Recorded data
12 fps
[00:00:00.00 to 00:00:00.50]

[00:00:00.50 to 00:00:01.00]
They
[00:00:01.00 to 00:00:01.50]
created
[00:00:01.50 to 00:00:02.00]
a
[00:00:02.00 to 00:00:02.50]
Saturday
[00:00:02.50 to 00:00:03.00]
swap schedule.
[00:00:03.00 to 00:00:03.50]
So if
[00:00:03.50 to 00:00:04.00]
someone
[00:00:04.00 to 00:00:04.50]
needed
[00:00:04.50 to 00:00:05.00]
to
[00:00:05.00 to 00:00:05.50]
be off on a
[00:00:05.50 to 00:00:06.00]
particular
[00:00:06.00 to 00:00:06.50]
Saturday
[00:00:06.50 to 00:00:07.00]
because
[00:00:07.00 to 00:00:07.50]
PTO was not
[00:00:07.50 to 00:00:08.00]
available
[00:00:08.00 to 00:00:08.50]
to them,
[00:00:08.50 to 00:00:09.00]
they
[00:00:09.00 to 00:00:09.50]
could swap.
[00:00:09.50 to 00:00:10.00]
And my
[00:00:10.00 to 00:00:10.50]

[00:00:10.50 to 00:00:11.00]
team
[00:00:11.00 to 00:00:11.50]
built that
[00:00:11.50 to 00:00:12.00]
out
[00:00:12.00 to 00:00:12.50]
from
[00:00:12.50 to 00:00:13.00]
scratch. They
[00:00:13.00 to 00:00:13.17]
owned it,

--

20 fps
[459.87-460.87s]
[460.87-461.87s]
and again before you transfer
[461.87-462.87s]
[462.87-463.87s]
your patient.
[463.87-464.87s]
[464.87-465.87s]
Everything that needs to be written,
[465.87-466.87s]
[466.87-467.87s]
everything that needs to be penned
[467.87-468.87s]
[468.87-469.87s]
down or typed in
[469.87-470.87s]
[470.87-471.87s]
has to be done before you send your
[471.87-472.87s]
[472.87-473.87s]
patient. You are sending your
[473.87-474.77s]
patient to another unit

_TASK BRIEF:_
Taking the records above, retype every line from the one with "[00:00:06.00 to 00:00:06.50]" down to the one with "[00:00:10.00 to 00:00:10.50]", exactly and with nothing else.

_RESPONSE TO THIS EXERCISE:_
[00:00:06.00 to 00:00:06.50]
Saturday
[00:00:06.50 to 00:00:07.00]
because
[00:00:07.00 to 00:00:07.50]
PTO was not
[00:00:07.50 to 00:00:08.00]
available
[00:00:08.00 to 00:00:08.50]
to them,
[00:00:08.50 to 00:00:09.00]
they
[00:00:09.00 to 00:00:09.50]
could swap.
[00:00:09.50 to 00:00:10.00]
And my
[00:00:10.00 to 00:00:10.50]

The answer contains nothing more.